A política é a mais nobre das artes. O problema é os artistas que a praticam.
Manuel João Vieira
Correio da Manhã, 06-05-07
Quase todos os processos judiciais por corrupção ou ilícito administrativo e quase todas as irregularidades cometidas pelas instituições públicas têm, como ponto de partida ou passagem obrigatória, uma obra ou uma construção. (…) Portugal é um país de patos bravos.
António Barreto
Público, 06-05-07
Em Portugal, ninguém é mais dependente do Estado do que as empresas; os pobres estão habituados a desenrascar-se sozinhos.
Rui Tavares
Público, 01-05-07
Certas correntes da Igreja, para dizer bem de Deus e da sua acção no mundo, desprezam a iniciativa humana e o desenvolvimento; para honrar a fé, desonram a razão; para exaltar o espiritual, dizem mal de tudo o que é material; para dizer bem da meditação, da oração, dizem mal da acção.
Bento Domingues
Público, 06-05-07
O resultado [do projecto de Lei português sobre a utilização de células estaminais] vai ser a utilização de embriões excedentários e dos “produtos (…) resultantes da interrupção voluntária da gravidez” na investigação e respectivas utilizações terapêuticas. (…) Sempre pensei que a única vantagem do nosso atraso seria o de aprender com quem vai à frente.

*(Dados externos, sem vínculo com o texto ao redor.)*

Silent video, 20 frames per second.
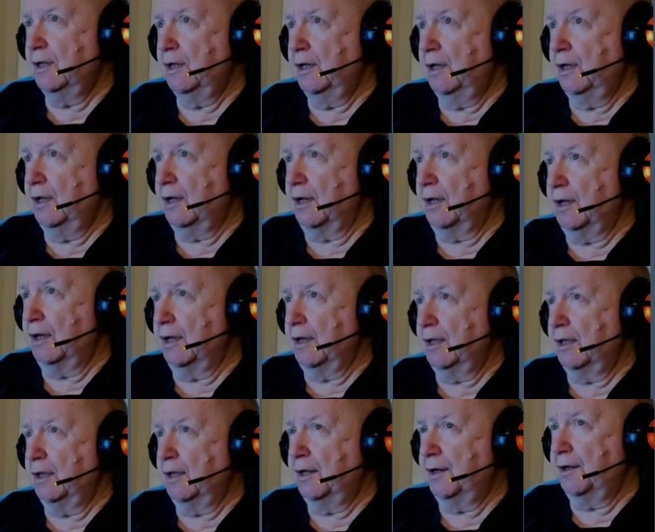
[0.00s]

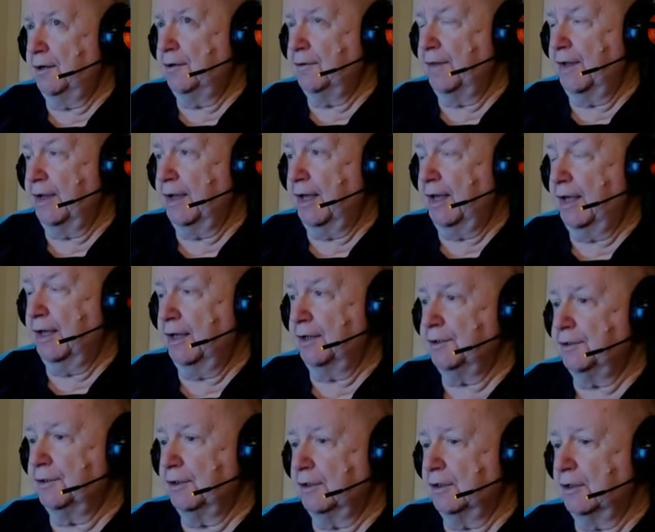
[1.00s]
and they
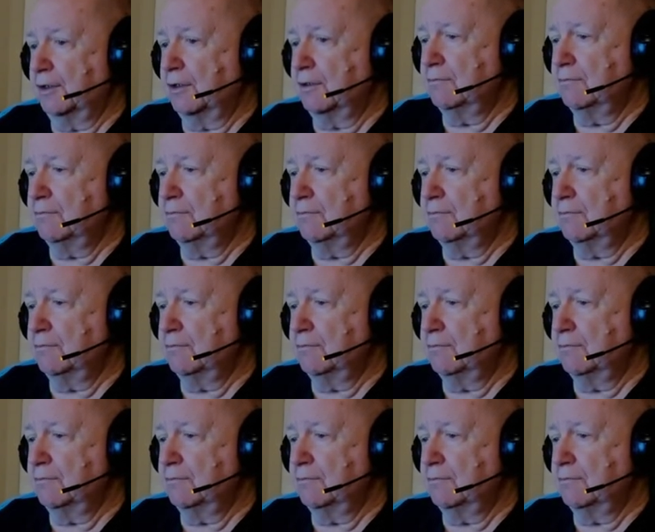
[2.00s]
had uh,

E não fazer leis às três pancadas, sob a capa da modernidade e do progresso.
Maria José Nogueira Pinto
Diário de Notícias, 03-05-07
Como a mãe, Deus quer ao mesmo tempo a autonomia das criaturas, dos homens e das mulheres.
Anselmo Borges
Diário de Notícias, 05-06-07
A mesma Igreja que condenou o marxismo condenou o liberalismo e continua a condenar os respectivos ‘neos’ dos dois lados. Hoje, ainda mais isolada num mundo onde até a esquerda parece convertida à ditadura da produtividade. A Igreja volta a estar do lado certo. E não fosse a ignorância atroz de muitos dos seus seguidores, vê-los-íamos reclamar para a Populorum Progressio, com 40 anos de avanço, os louros da revelação da Verdade Inconveniente. Muito antes de Al Gore, aí estava a Igreja, a 26 de Março de 67, pela voz de Paulo VI, a lançar um apelo: “Herdeiros das gerações passadas e beneficiários do trabalho dos nossos contemporâneos, temos obrigações para com todos, e não podemos desinteressar-nos dos que virão depois de nós aumentar o círculo da família humana”.